▸ Exercise: For every entry below, give an exact repeat and leave out the pictures.

[Stored data entries]
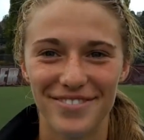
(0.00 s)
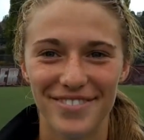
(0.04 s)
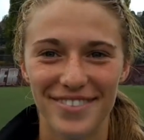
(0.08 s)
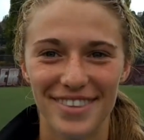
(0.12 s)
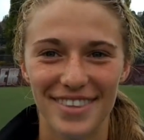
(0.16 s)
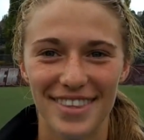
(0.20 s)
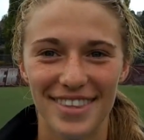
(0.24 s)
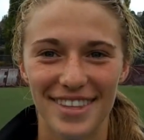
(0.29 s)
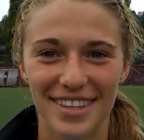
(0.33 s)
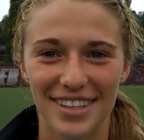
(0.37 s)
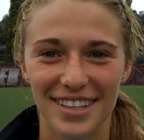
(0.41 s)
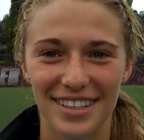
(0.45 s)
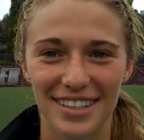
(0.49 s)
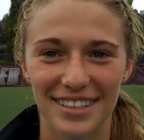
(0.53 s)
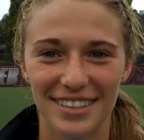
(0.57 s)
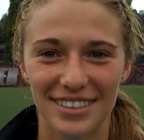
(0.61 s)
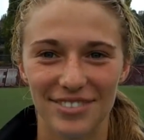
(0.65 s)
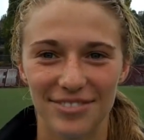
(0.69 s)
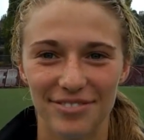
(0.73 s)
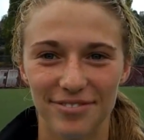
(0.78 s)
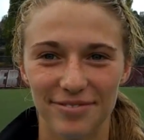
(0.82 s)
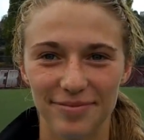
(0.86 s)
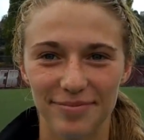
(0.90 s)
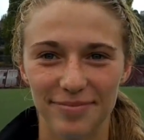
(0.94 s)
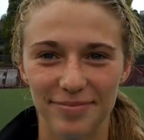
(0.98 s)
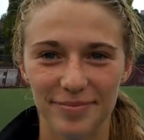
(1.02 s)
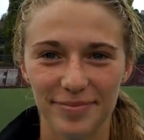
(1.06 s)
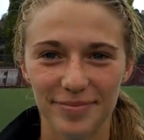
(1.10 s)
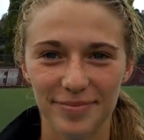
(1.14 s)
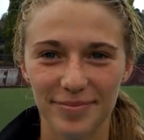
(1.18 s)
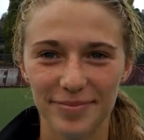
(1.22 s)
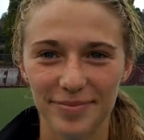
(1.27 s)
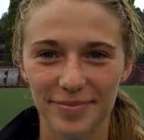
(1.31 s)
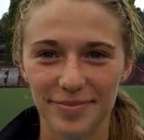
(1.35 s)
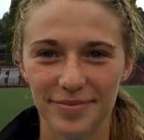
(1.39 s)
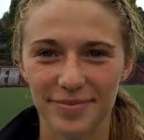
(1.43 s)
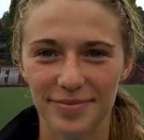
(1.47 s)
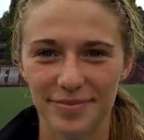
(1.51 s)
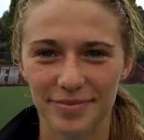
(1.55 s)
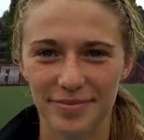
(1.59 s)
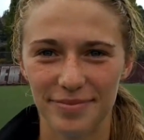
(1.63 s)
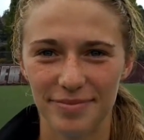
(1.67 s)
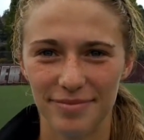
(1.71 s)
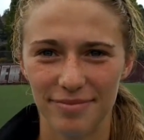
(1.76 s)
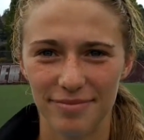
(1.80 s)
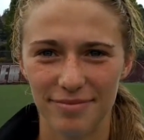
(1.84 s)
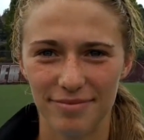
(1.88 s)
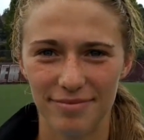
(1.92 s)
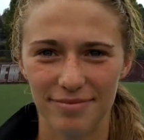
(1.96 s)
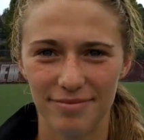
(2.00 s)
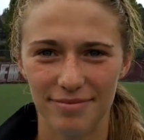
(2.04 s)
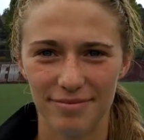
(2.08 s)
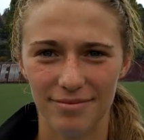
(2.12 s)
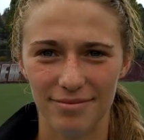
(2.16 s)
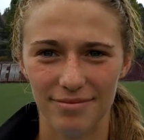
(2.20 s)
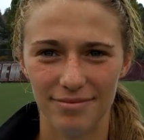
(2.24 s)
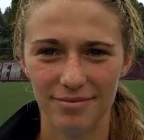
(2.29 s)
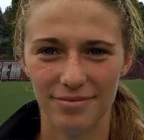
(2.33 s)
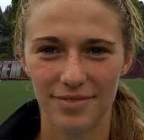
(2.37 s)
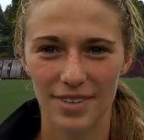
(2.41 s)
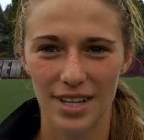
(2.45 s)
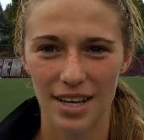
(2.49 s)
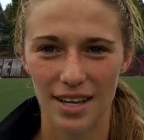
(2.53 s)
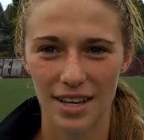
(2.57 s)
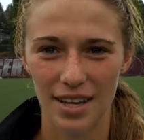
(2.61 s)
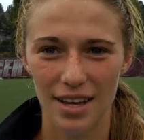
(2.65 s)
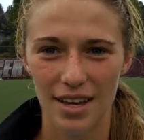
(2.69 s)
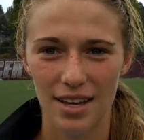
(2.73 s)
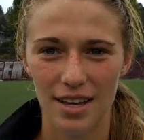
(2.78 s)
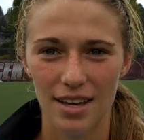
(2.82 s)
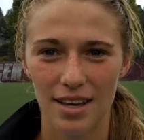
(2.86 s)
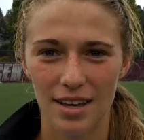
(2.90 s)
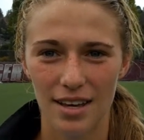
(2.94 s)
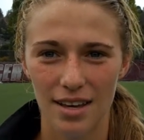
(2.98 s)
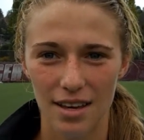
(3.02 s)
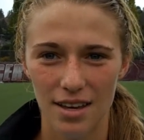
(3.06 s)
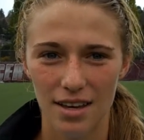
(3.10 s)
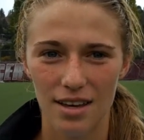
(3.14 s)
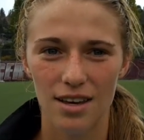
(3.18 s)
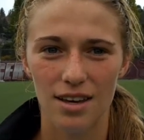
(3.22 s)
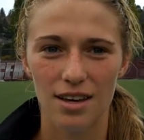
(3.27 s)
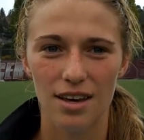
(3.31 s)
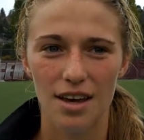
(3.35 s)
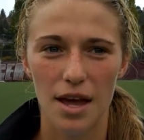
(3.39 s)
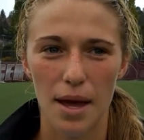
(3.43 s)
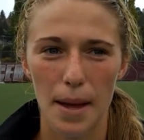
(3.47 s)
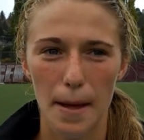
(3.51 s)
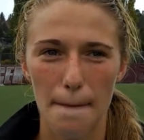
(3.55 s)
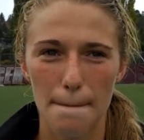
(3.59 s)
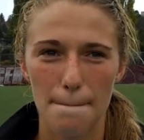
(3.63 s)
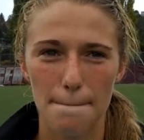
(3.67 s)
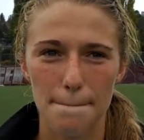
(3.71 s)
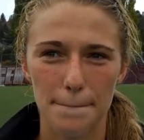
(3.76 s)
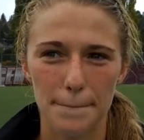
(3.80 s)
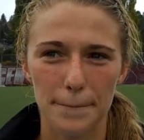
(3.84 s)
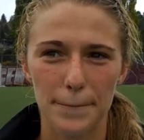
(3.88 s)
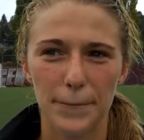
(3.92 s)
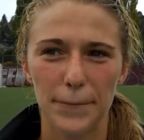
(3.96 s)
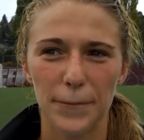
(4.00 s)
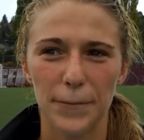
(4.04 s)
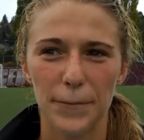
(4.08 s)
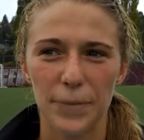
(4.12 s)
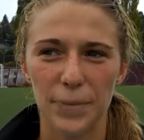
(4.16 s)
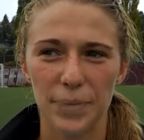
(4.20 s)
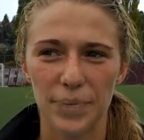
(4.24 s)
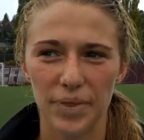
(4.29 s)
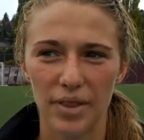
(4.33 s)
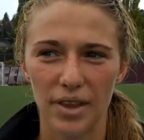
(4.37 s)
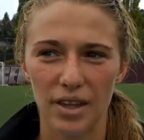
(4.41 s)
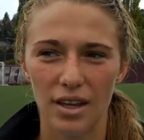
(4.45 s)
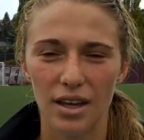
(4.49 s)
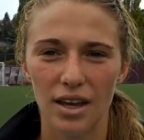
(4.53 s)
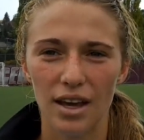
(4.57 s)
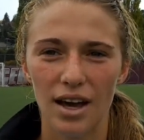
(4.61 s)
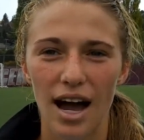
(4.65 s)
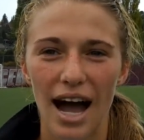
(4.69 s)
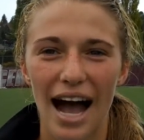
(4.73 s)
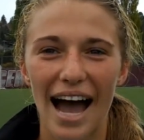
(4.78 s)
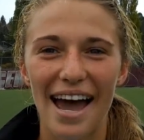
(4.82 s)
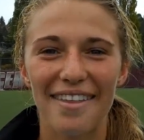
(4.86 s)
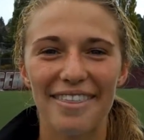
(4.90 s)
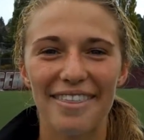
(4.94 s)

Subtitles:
What was the key? Were there any adjustments made at second half, or what was the key to getting all three goals in the second half?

▸ Solution for this task:
(0.00 s)
(0.04 s)
(0.08 s)
(0.12 s)
(0.16 s)
(0.20 s)
(0.24 s)
(0.29 s)
(0.33 s)
(0.37 s)
(0.41 s)
(0.45 s)
(0.49 s)
(0.53 s)
(0.57 s)
(0.61 s)
(0.65 s)
(0.69 s)
(0.73 s)
(0.78 s)
(0.82 s)
(0.86 s)
(0.90 s)
(0.94 s)
(0.98 s)
(1.02 s)
(1.06 s)
(1.10 s)
(1.14 s)
(1.18 s)
(1.22 s)
(1.27 s)
(1.31 s)
(1.35 s)
(1.39 s)
(1.43 s)
(1.47 s)
(1.51 s)
(1.55 s)
(1.59 s)
(1.63 s)
(1.67 s)
(1.71 s)
(1.76 s)
(1.80 s)
(1.84 s)
(1.88 s)
(1.92 s)
(1.96 s)
(2.00 s)
(2.04 s)
(2.08 s)
(2.12 s)
(2.16 s)
(2.20 s)
(2.24 s)
(2.29 s)
(2.33 s)
(2.37 s)
(2.41 s)
(2.45 s)
(2.49 s)
(2.53 s)
(2.57 s)
(2.61 s)
(2.65 s)
(2.69 s)
(2.73 s)
(2.78 s)
(2.82 s)
(2.86 s)
(2.90 s)
(2.94 s)
(2.98 s)
(3.02 s)
(3.06 s)
(3.10 s)
(3.14 s)
(3.18 s)
(3.22 s)
(3.27 s)
(3.31 s)
(3.35 s)
(3.39 s)
(3.43 s)
(3.47 s)
(3.51 s)
(3.55 s)
(3.59 s)
(3.63 s)
(3.67 s)
(3.71 s)
(3.76 s)
(3.80 s)
(3.84 s)
(3.88 s)
(3.92 s)
(3.96 s)
(4.00 s)
(4.04 s)
(4.08 s)
(4.12 s)
(4.16 s)
(4.20 s)
(4.24 s)
(4.29 s)
(4.33 s)
(4.37 s)
(4.41 s)
(4.45 s)
(4.49 s)
(4.53 s)
(4.57 s)
(4.61 s)
(4.65 s)
(4.69 s)
(4.73 s)
(4.78 s)
(4.82 s)
(4.86 s)
(4.90 s)
(4.94 s)

Subtitles:
What was the key? Were there any adjustments made at second half, or what was the key to getting all three goals in the second half?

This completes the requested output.